In 2023, Hermes earned a construction permit from the NRC, making it the first non-light water reactor design permitted in the United States in over 50 years. It was a regulatory milestone, and construction began at Oak Ridge in May 2025. The initial version is a test reactor designed to prove the technology works. It will only produce heat, not electricity, which simplifies regulatory requirements and lets Kairos demonstrate that Flibe cooling performs as predicted in operational conditions.
But Kairos isn’t just building one reactor at a time — they immediately applied for construction permits for Hermes 2, an electricity-producing version using identical nuclear technology but adding steam turbines. The NRC reasoned that if Hermes 1 was safe to build, Hermes 2, which uses the same reactor technology, should be safe too. Both permits were approved. Hermes 1 is now targeted for operation in 2027, while Hermes 2 is scheduled for 2030.
And Kairos isn’t just building reactors — they’re also working to mass-manufacture their coolant. They’ve constructed a molten salt production facility in New Mexico and recently operated the world’s largest Flibe system at their Engineering Test Unit , which became the largest molten salt transfer since the 1960s experiments. Manufacturing Flibe at commercial scale hasn’t been done before, as the beryllium fluoride component is particularly challenging to produce in quantity. Kairos is developing this capability in tandem with reactor construction, which adds technical risk but addresses a fundamental supply chain gap.
In October 2024, Google announced a power purchase agreement with Kairos for 500 megawatts of nuclear capacity to be delivered between 2030 and 2035. The deal, structured through Tennessee Valley Authority (TVA), is the first corporate agreement to purchase nuclear energy from multiple small modular reactors.
This commitment has encouraged other buyers to invest in advanced nuclear too. While traditional utilities have been hesitant to commit to unproven reactor designs, tech companies facing exponential data center growth and carbon-free energy requirements are willing to take the risk.

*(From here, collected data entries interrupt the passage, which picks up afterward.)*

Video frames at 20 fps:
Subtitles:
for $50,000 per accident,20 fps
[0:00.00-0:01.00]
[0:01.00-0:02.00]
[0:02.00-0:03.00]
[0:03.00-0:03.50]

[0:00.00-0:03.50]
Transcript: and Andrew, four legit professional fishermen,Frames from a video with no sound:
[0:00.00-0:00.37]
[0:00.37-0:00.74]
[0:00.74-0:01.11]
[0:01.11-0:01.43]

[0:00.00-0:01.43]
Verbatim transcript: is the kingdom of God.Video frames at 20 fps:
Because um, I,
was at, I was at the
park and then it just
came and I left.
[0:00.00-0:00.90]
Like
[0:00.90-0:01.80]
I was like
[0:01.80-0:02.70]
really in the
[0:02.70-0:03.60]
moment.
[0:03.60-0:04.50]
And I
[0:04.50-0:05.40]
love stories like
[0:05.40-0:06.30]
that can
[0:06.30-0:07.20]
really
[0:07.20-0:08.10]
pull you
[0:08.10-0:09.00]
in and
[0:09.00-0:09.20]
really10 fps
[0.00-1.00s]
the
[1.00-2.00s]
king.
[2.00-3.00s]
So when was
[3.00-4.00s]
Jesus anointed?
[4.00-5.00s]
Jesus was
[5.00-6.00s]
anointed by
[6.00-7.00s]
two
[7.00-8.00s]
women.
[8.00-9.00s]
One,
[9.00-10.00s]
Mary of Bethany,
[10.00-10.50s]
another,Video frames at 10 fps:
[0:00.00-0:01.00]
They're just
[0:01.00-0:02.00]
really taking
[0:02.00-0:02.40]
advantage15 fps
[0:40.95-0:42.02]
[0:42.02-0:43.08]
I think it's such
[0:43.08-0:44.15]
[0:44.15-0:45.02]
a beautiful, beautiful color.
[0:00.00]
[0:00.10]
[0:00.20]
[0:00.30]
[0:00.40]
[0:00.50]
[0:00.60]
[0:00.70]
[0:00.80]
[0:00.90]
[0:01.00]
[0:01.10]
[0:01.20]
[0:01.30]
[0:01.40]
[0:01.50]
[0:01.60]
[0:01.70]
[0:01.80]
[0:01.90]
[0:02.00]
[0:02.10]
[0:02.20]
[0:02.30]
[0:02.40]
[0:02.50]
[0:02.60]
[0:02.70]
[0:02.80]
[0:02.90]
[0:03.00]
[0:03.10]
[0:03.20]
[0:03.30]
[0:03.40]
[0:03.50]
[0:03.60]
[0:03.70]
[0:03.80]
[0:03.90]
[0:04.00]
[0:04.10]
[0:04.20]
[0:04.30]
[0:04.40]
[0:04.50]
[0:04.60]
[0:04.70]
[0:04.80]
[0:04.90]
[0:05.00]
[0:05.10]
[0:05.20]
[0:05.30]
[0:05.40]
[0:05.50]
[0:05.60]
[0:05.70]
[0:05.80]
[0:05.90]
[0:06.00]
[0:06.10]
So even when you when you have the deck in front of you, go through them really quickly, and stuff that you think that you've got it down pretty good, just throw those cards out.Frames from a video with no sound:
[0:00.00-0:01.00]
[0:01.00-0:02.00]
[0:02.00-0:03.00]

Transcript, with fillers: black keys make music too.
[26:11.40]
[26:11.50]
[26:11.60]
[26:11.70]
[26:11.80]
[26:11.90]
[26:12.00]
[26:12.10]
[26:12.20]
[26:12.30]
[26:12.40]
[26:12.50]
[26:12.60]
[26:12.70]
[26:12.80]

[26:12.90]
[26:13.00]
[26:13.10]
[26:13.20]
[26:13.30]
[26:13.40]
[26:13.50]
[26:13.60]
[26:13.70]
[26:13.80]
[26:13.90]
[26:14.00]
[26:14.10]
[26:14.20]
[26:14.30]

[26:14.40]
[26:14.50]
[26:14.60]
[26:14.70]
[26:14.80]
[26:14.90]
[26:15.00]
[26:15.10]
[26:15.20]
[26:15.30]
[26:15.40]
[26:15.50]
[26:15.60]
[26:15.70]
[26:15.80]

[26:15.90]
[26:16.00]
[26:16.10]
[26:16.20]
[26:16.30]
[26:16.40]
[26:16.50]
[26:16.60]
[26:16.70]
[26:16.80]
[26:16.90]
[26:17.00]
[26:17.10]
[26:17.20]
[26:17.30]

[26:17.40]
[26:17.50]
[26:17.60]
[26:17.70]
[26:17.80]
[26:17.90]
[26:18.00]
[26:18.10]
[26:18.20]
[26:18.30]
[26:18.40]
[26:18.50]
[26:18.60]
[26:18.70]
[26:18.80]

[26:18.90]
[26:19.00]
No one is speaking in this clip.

The agreement gives Kairos financial certainty to continue construction and provides evidence of actual customer demand for advanced reactor output.
The Assessment
If Hermes 1 achieves criticality in 2027 as planned and demonstrates stable operation, Kairos will validate five decades of molten salt research and potentially open pathways for other advanced designs. If unexpected materials or operational challenges emerge, they’ll discover why commercializing MSRE was so difficult in the first place. Either way, they’re actually building the thing, which puts them ahead of most of the competition.